Neither the Senate version - nor the slightly less severe proposal suggested yesterday by the House of Representatives Budget Committee - would include Mr Obama's scheme for a $15 billion a year “cap-and-trade” system on carbon use. This has encountered stiff resistance from Democrats in coalmining states such as the key electoral battlegrounds of Ohio and Pennsylvania, who say that 85 per cent of their energy comes from such fossil fuels and that it could have a devastating effect on a manufacturing sector already stricken by the recession.
Eric Cantor, a member of the Republican leadership in the House, claimed yesterday that Mr Obama's budget was “so far out of the mainstream” that even Democrats were reluctant to support it.
The more liberal Democrats are furious that key parts of Mr Obama's agenda are being threatened by the moderate wing of the party - the Blue Dogs. But Senator Ben Nelson said before lunch with the President yesterday: “I truly believe we're going to have to reduce the spending levels significantly. We're going to have to shift, create a continuum for a lot of the goals and priorities for more than one budget. Ultimately, he'll have to tell us how that can happen.”
The White House sought to put a brave face on the divisions yesterday. Peter Orszag, Mr Obama's budget director, said that the competing versions of the legislation submitted by Congress “may not be identical twins to what the President submitted - but they are certainly brothers that look an awful lot alike”.
He acknowledged that the “making work pay” tax credit may be lost but said that the Administration had “two years to figure this out” before the temporary version established in the economic stimulus package expired.

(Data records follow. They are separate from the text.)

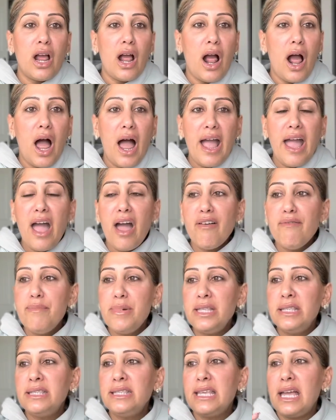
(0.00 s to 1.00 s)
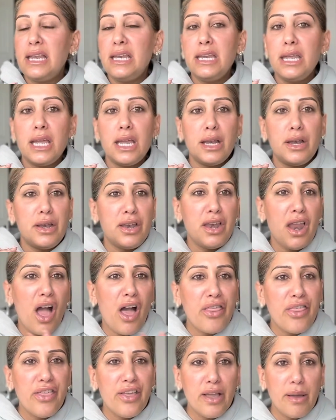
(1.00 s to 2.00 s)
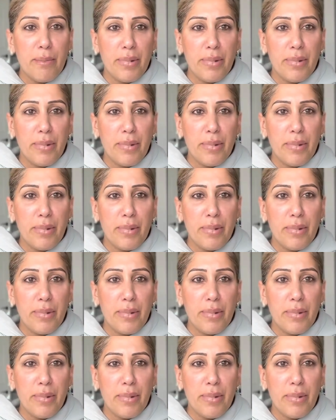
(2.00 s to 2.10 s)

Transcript: I have been sending nothing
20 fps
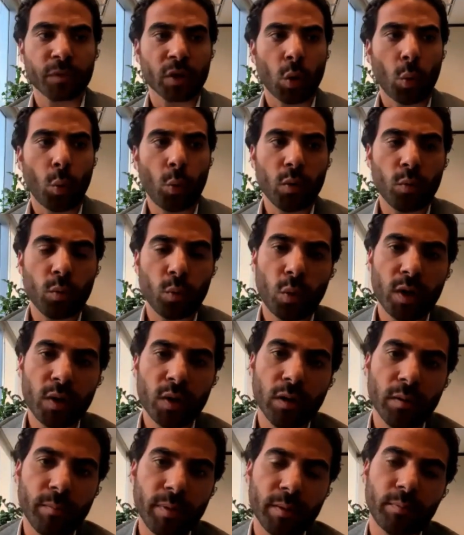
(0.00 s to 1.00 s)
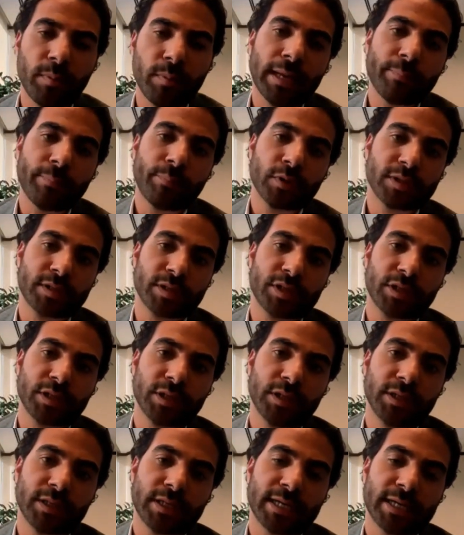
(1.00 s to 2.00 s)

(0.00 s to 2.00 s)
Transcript: we will be positioned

Mr Orszag said that the Administration was beginning a comprehensive review of the federal tax system to close loopholes and generate extra revenue to rein in the galloping deficits. He said: “The only constraints are no tax increases for families earning below $250,000 a year and no tax increases in 2009 and 2010” - when the economy is likely still to be weak.
Mr Obama used his press conference on Tuesday night to urge Congress to back a budget that he accepted might need improvement in some areas. “If we acknowledge that we make mistakes sometimes and that we don't always have the right answer, and we're inheriting very knotty problems, [then] we can pass healthcare, we can find better solutions to our energy challenges, we can teach our children more effectively, we can deal with a very real budget crisis that is not fully dealt with in my budget at this point, but makes progress.”

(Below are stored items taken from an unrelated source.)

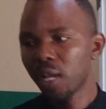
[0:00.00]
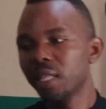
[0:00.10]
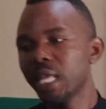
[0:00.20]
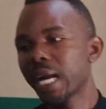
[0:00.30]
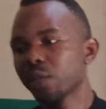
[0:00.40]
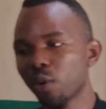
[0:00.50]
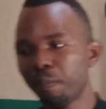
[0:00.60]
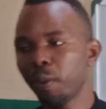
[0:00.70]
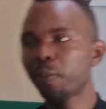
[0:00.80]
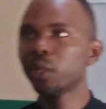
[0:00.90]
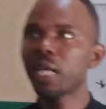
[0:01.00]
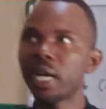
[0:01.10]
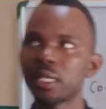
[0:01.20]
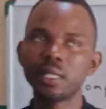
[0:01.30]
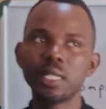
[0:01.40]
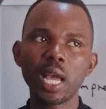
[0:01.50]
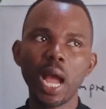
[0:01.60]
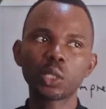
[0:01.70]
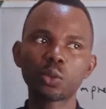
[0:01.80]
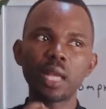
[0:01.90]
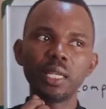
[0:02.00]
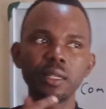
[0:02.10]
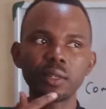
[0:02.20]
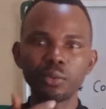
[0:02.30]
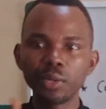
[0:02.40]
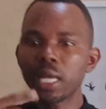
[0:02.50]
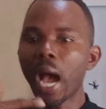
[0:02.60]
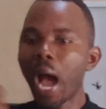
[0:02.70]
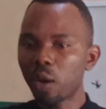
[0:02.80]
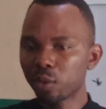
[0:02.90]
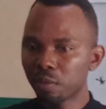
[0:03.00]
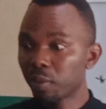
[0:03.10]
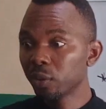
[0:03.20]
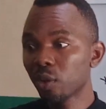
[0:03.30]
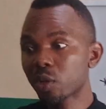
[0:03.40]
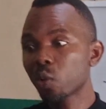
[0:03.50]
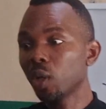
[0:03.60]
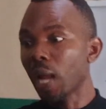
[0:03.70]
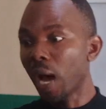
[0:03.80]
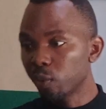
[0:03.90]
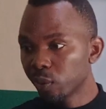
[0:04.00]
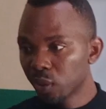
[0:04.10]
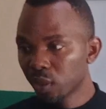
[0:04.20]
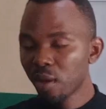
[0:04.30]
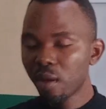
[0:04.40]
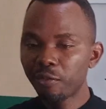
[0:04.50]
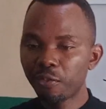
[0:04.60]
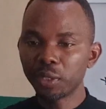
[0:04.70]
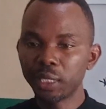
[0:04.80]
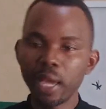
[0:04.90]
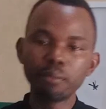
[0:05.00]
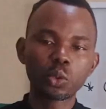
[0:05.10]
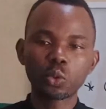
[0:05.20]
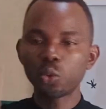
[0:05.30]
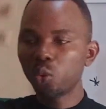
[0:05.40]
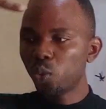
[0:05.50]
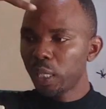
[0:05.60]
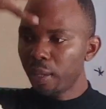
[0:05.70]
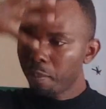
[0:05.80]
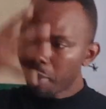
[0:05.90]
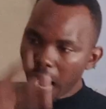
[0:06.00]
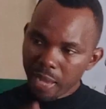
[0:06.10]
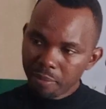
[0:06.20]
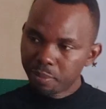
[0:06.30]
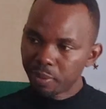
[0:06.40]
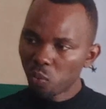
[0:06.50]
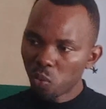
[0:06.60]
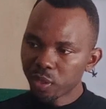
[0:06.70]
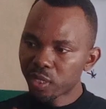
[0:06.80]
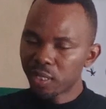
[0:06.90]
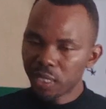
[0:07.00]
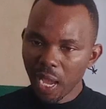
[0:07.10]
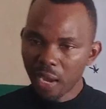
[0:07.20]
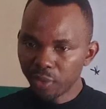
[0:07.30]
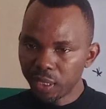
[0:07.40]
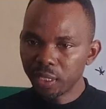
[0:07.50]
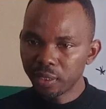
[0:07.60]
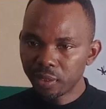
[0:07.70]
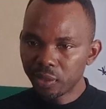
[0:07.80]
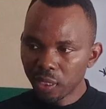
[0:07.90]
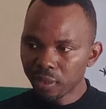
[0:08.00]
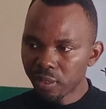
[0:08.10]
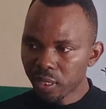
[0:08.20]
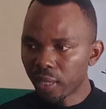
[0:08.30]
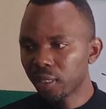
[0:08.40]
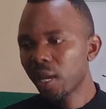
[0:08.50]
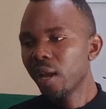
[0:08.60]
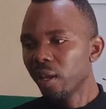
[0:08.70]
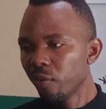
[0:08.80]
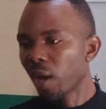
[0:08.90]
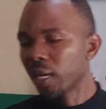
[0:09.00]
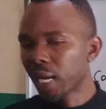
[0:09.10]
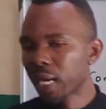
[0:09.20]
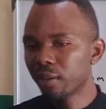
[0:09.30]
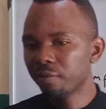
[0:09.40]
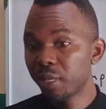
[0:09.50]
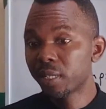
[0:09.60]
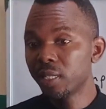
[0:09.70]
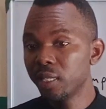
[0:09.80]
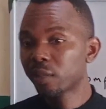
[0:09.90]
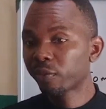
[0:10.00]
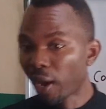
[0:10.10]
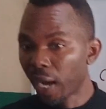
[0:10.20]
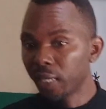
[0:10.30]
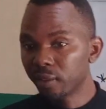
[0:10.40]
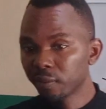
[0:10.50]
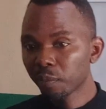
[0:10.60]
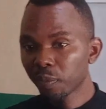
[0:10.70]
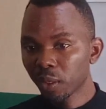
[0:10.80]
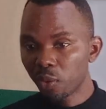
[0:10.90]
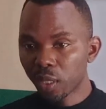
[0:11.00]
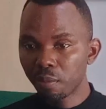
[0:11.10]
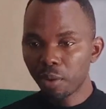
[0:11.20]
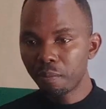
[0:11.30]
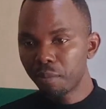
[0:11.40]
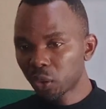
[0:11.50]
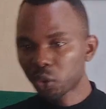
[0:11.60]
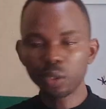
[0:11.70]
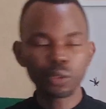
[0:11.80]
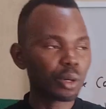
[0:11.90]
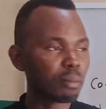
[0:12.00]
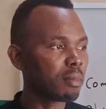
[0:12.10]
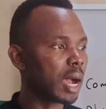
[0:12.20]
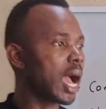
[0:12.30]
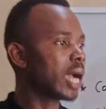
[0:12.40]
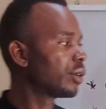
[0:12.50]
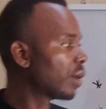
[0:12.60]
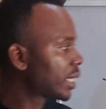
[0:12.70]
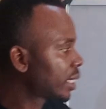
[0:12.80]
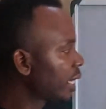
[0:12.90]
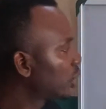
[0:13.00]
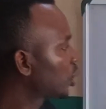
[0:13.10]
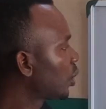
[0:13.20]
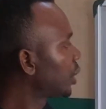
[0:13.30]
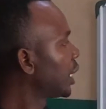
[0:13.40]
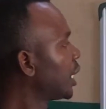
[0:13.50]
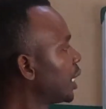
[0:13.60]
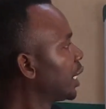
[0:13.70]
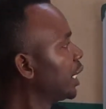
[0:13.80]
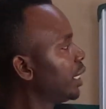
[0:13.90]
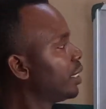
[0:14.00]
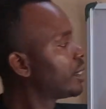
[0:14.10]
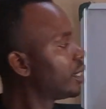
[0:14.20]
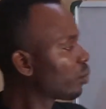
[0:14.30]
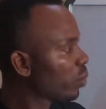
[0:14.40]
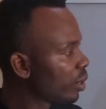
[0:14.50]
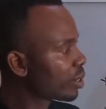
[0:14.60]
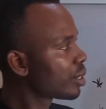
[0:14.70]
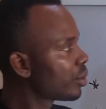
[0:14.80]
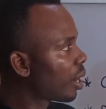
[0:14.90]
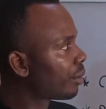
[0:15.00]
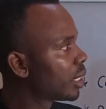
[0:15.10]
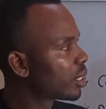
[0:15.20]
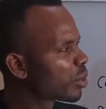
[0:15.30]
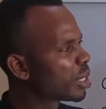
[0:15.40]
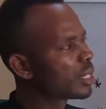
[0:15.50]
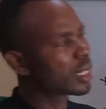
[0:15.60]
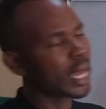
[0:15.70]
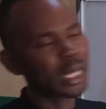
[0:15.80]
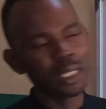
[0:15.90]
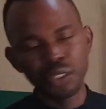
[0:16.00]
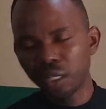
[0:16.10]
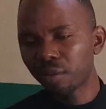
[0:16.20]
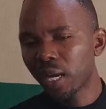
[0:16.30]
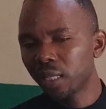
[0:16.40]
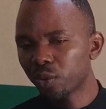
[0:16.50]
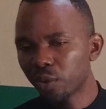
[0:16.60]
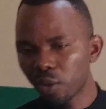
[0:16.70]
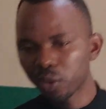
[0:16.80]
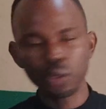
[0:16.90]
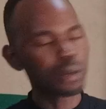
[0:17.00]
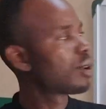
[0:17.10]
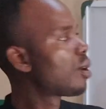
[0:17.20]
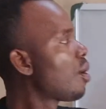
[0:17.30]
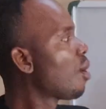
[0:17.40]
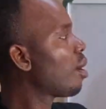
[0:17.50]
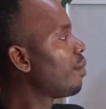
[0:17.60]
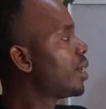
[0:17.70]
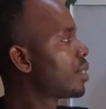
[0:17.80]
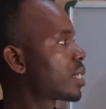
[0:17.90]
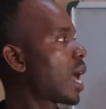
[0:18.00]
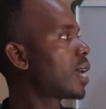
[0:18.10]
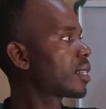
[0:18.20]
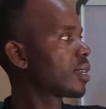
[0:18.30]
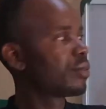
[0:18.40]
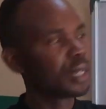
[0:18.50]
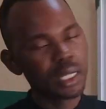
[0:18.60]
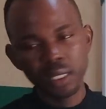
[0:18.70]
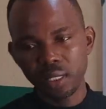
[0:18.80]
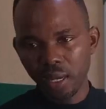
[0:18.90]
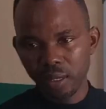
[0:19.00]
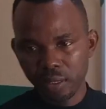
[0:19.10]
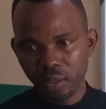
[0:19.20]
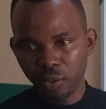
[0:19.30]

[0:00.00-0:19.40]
There are some people that they actually read out, but not so loud for them to imbibe what they are reading. Do you understand? If you are that kind of person, it's fine. Okay, but make sure your attention is in what you are reading. So this is like a general introduction of the SAT reading test.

Although he insisted that the healthcare and education measures were essential components of investments that would save money in the long term, he left himself room for manoeuvre over the cap-and-trade system, saying that it might take account of “regional differences” on carbon use.
Promises, promises
On healthcare “The question isn't how we can afford to focus on healthcare. The question is how we can afford not to. Because in order to fix our economic crisis and rebuild our middle class, we need to fix our healthcare system, too.”
October 4, 2008
On tax cuts “The choice in this election isn't between tax cuts and no tax cuts. It's about whether you believe we should only reward wealth or whether we should also reward the workers and workers who create wealth. I will give a tax break to 95 per cent of Americans who work every day and get taxes taken out of their pay cheques every week.”
October 27, 2008
On cap and trade “The market will set the price, but unlike the other cap and trade proposals that have been offered in this race no business will be allowed to emit any greenhouse gases for free. Businesses don't own the sky, the public does, and if we want them to stop polluting it, we have to put a price on all pollution.”